The overall conclusion of the report is that: "Modern day whaling activities give rise to serious animal welfare concerns. A number of factors inherent in current whaling practices render it unlikely that truly humane standards could ever be achieved. On grounds of animal welfare alone, therefore, all whaling operations should be halted".
Amongst the many natural history documentary series he has presented, perhaps it was his Blue Planet II series, broadcast in 2017, that revealed the shocking state of the oceans and inspired many millions of people to think more about plastic waste.
Some viewers reactions.
There is No Need, or Justification, to Continue Whaling
Unlike former times, whales are not needed for food, whale products or anything else. In the 21st century, whaling is needless and inhumane. All whaling activities operate at a loss and are heavily subsidised.
The whaling industry is constantly looking for new ideas, new markets and applications for whale products to keep their industry afloat. Due to human activities, whale meat and whale products have become toxic causing human health issues.
In the words of Sir David Attenborough, "There is nothing in the body of a whale, which is of use to us, for which we cannot find equivalents elsewhere".
The whalers say that it is a part of their culture. Today, most civilised nations have past periods in their culture of which they are ashamed and would prefer to forget.
The whalers say that whales compete with man for fish. The scientific evidence shows whales help to sustain healthy fisheries and increase fish stocks.
The UK has a significant fishing industry that employs 24,000 people and contributes £1.4 billion to the UK economy. The UK does not consider whales as a competitor to its fish stocks. On he contrary, the UK is absolutely opposed to whaling. In response
to our enquiries, the UK Minister of State for Agriculture, Fisheries and Food has confirmed and recognises "the wider ecosystem benefits of whales, including the important role they play in ensuring healthy fish stocks and in sequestering carbon from the atmosphere. Scientific research in these areas continues to reveal how important whales are to our planet".
Throughout Europe, whales, dolphins and porpoises are legally protected, especially in the UK where it is illegal to kill or injure a cetacean intentionally or to recklessly disturb a cetacean.
European Union Opposition to Whaling
Amongst many other nations, the European Union is strongly opposed to whaling and the hunting of cetaceans, as evidenced by the following European Commission press releases:
Whaling Is Not Sustainable
The whalers argue that they only carry out sustainable whaling. That means: killing whales at a rate without causing a species population decline.
Today, there is no such thing as sustainable whaling. "Right now, we are facing a man-made disaster of global scale." We have 10 years to save the seas or life on Earth will become impossible.
Whaling is not sustainable.

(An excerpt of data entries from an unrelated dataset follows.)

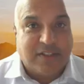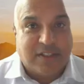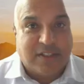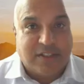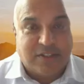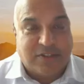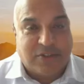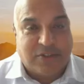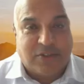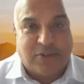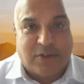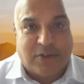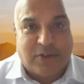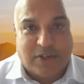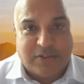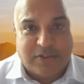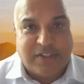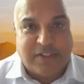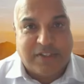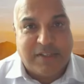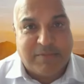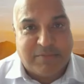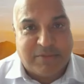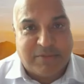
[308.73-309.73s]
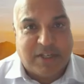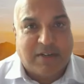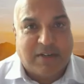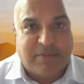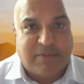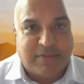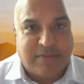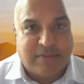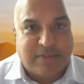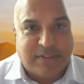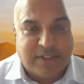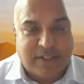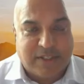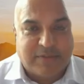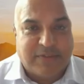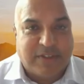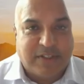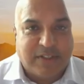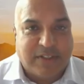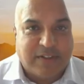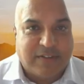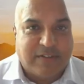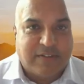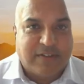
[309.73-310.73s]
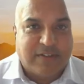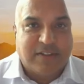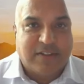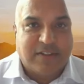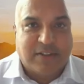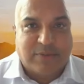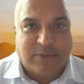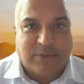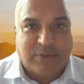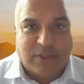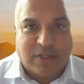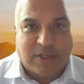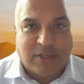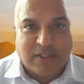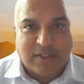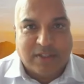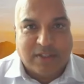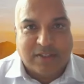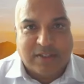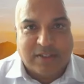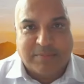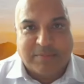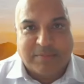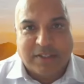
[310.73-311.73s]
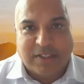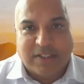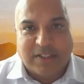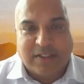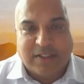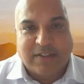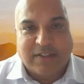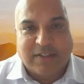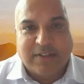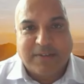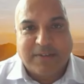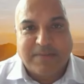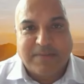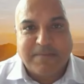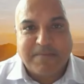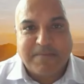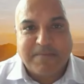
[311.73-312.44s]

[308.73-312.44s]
going to say, so our team definitely thinks that we're onto something here.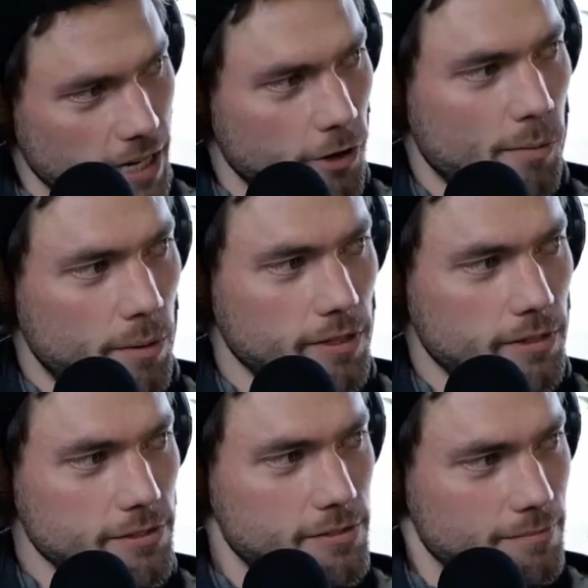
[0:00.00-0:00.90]
I know my
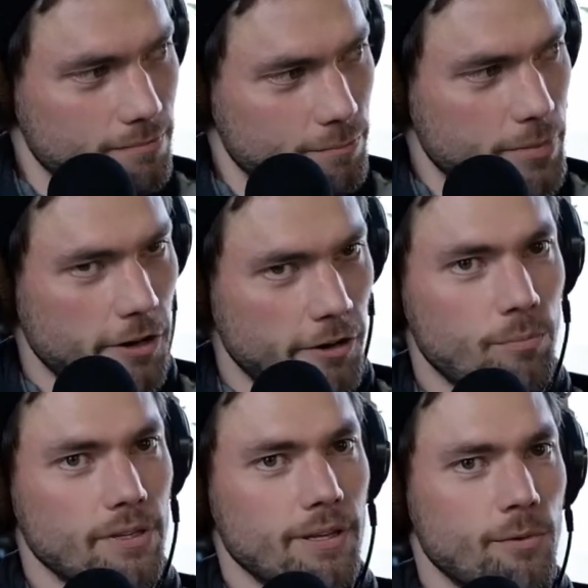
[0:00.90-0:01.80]
brothers,
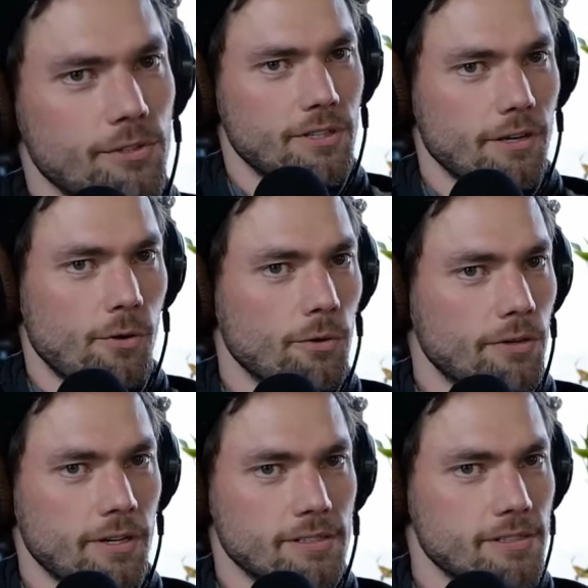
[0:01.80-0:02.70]
period. But once you get
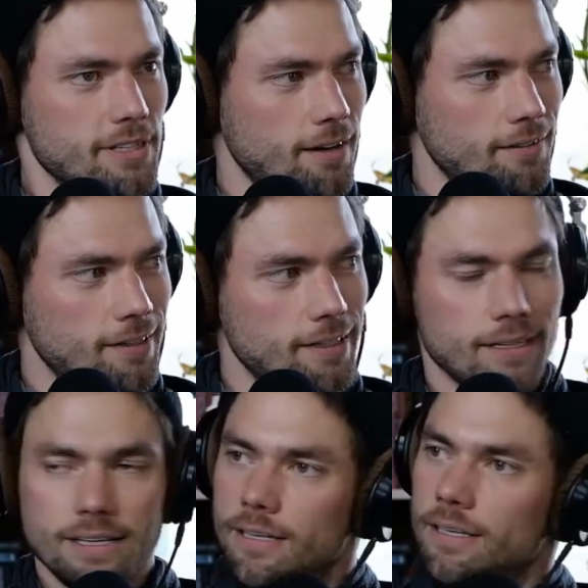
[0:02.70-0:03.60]
older, it's just kind of like,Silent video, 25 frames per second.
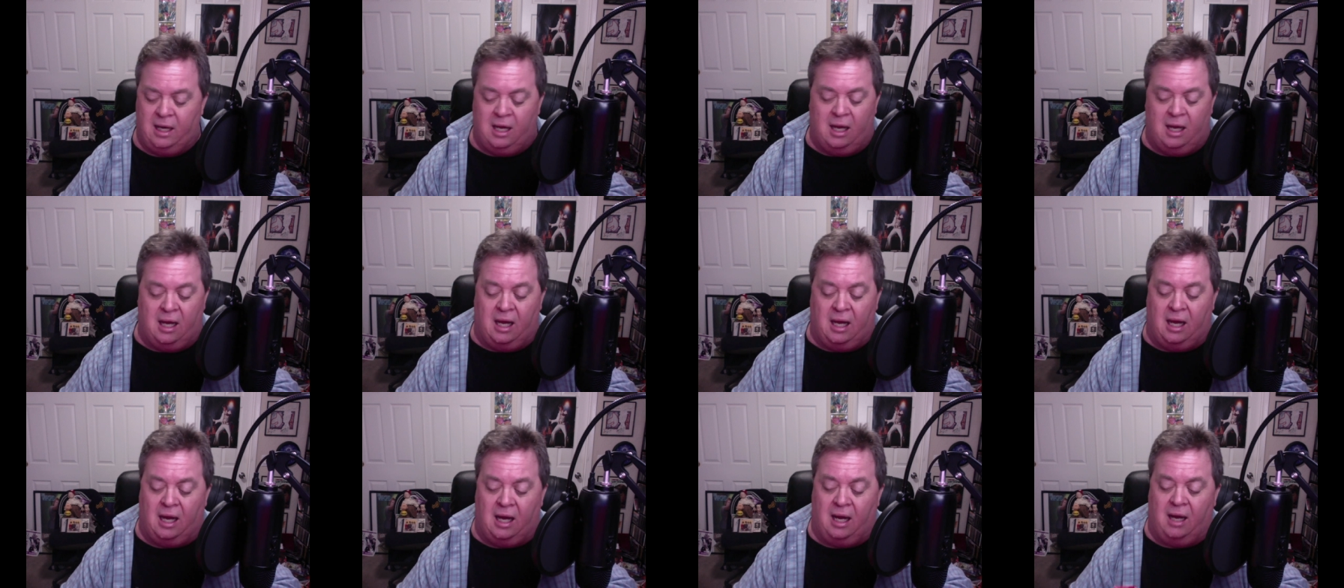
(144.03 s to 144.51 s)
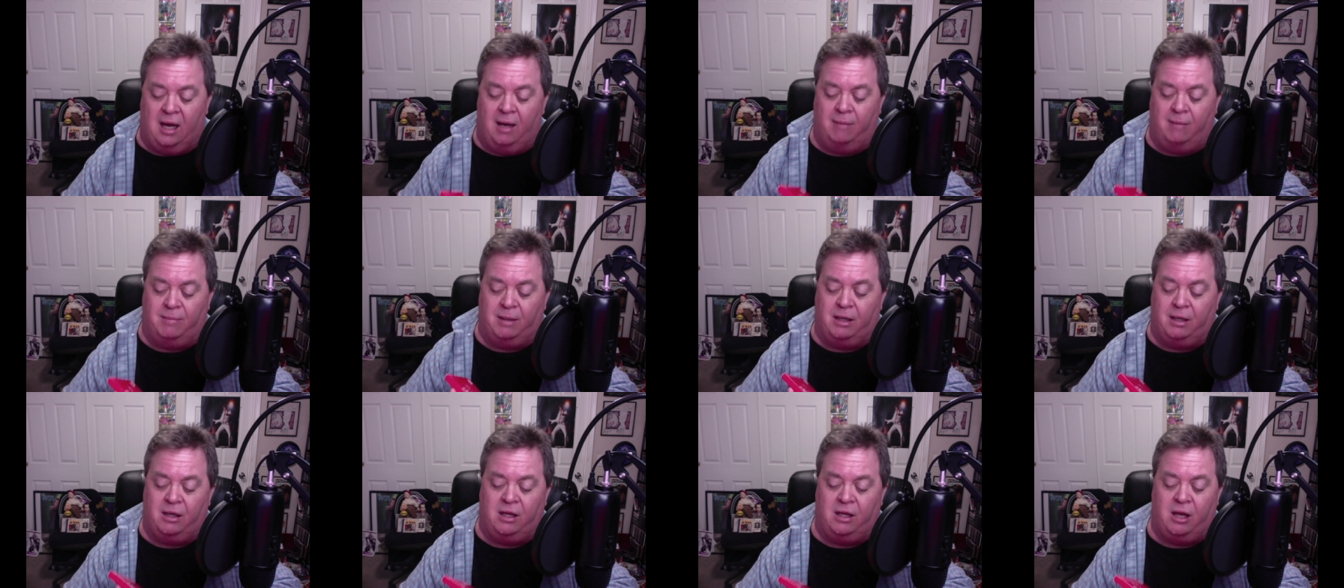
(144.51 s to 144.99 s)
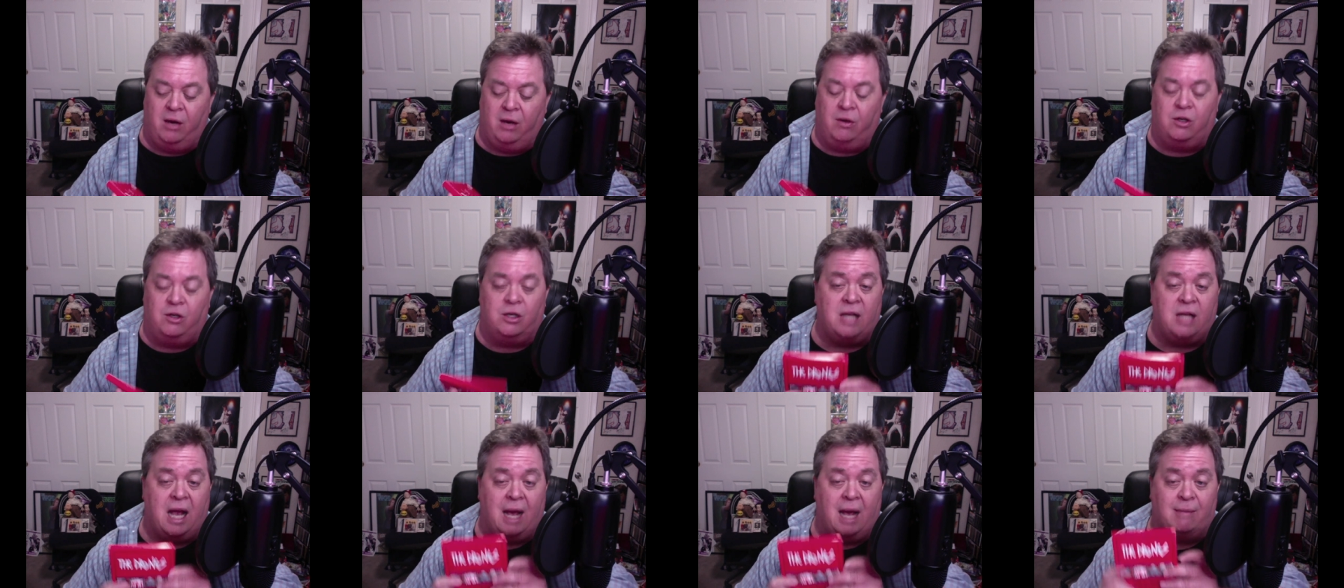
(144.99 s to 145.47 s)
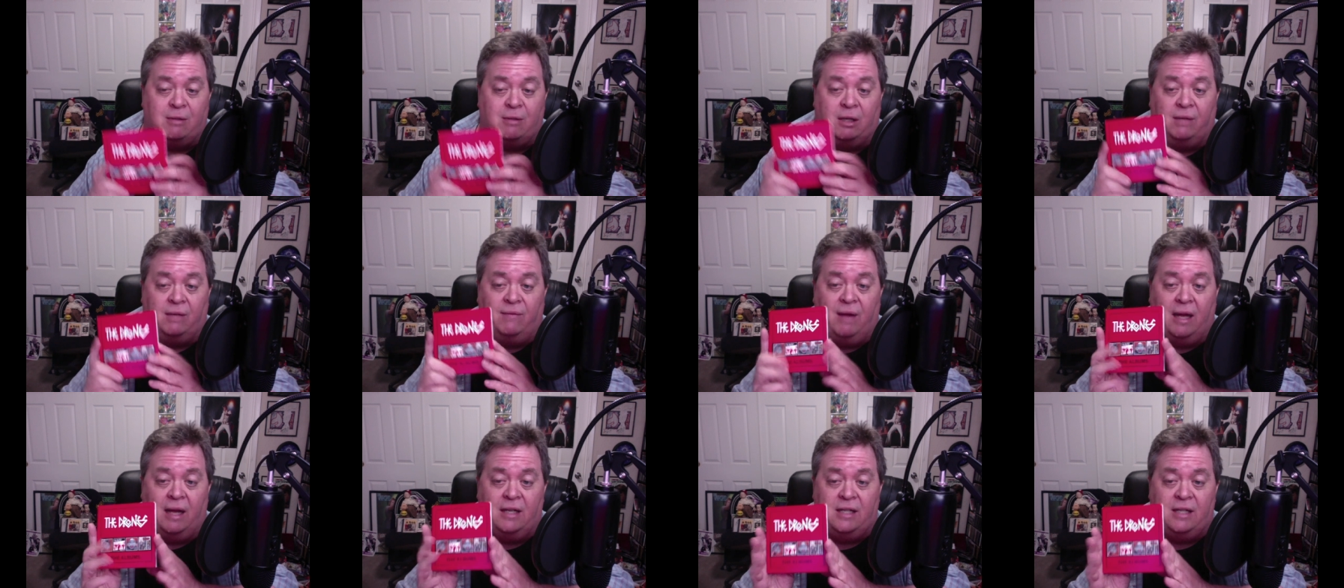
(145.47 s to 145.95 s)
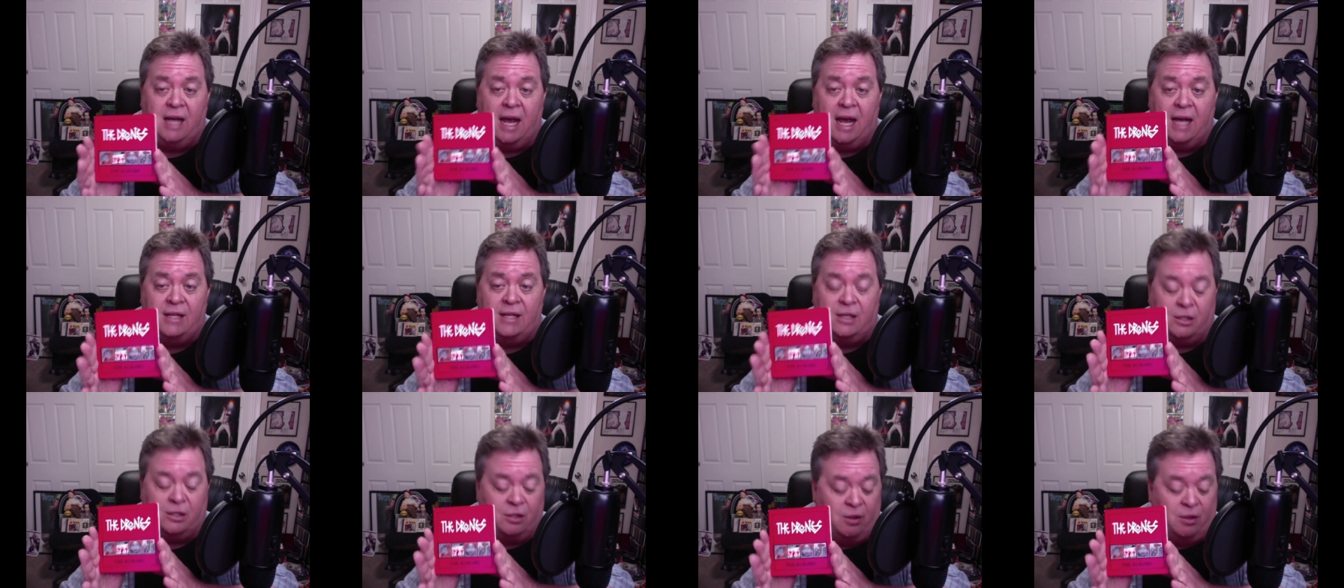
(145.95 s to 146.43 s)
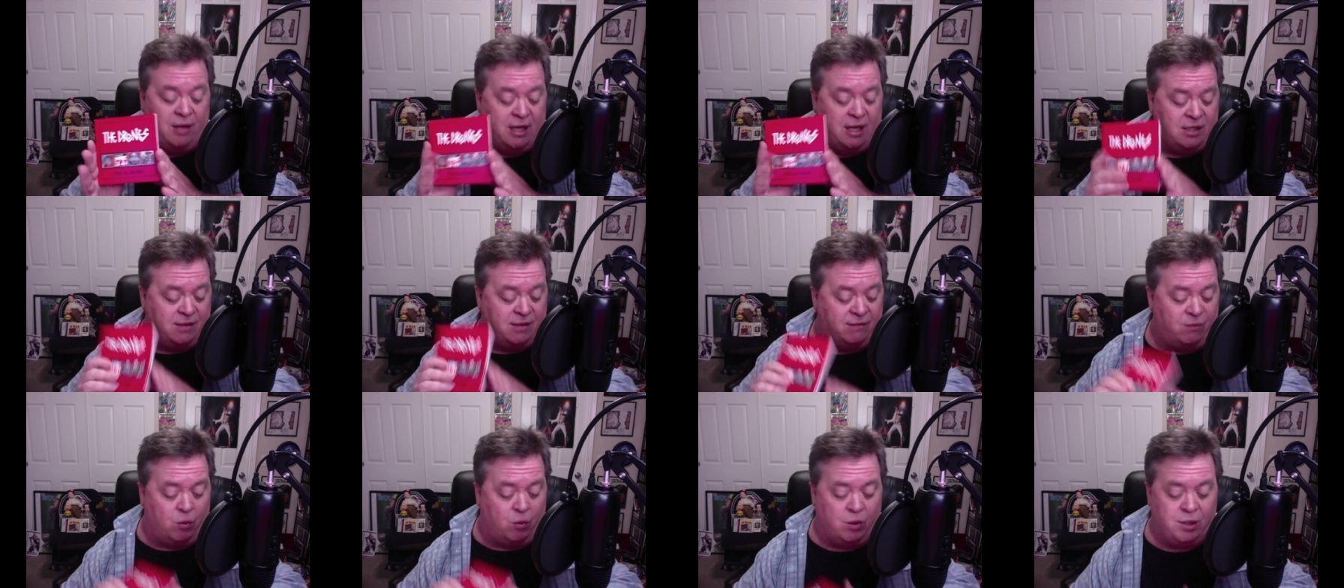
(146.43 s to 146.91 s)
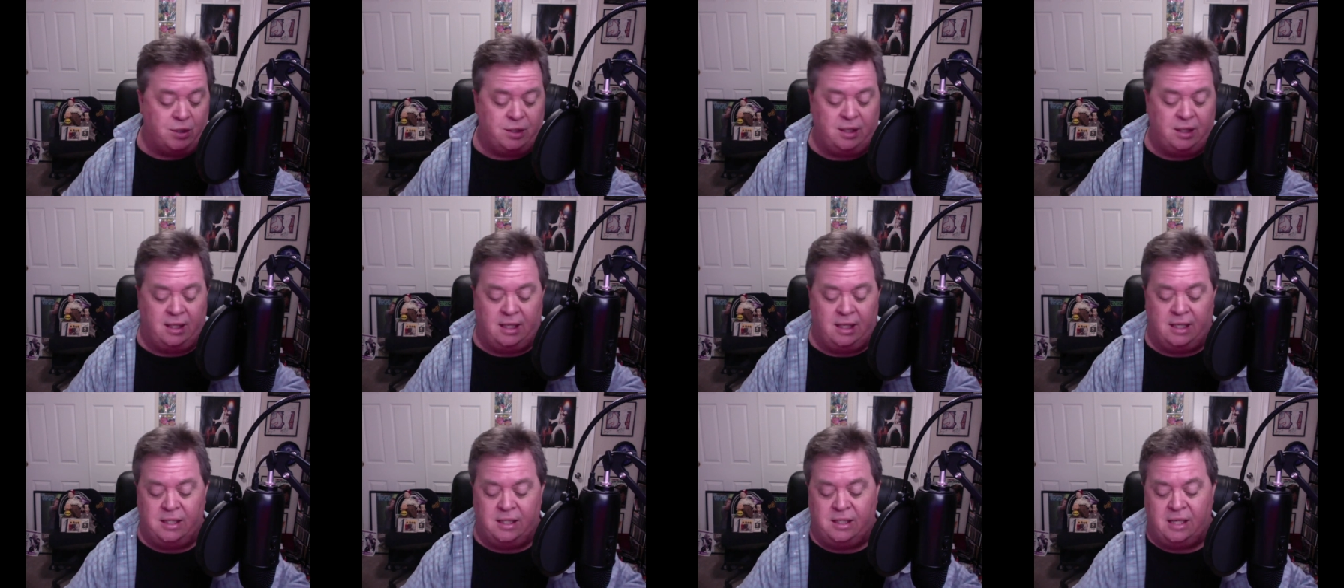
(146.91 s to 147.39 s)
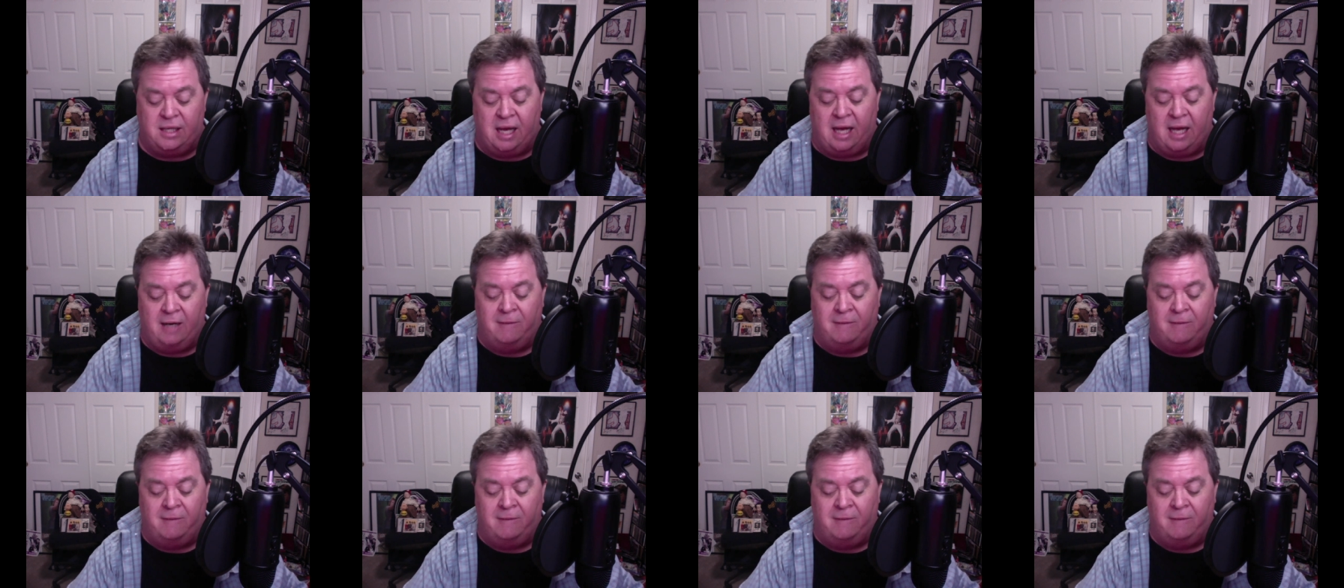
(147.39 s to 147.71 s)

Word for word: uh, but they're just absolutely fantastic. So that's a four CD set.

Sustainability is the capacity to endure. Today, both whales and the oceans are in crisis and have little further capacity to endure. Whaling contributes to the destruction of ocean ecosystems and healthy fish stocks. Whaling contributes to climate change and diminishes the air that we breath. Whaling completely ignores the vital contributions that whales make to
the environment and man. These contributions were recognised by International Whaling Commission in 2016. Yet still, The International Whaling Commission lacks the teeth to enforce its own regulations.
The hunting and killing of whales is detrimental to all sea life. It has a direct impact on each of us and hampers our efforts to rehabilitate the Earth's environment and restore the climate. Our home page explains the remarkable contributions of whales to the whole planet and mankind - which the illegal whalers Japan,
Norway and Iceland choose to disregard.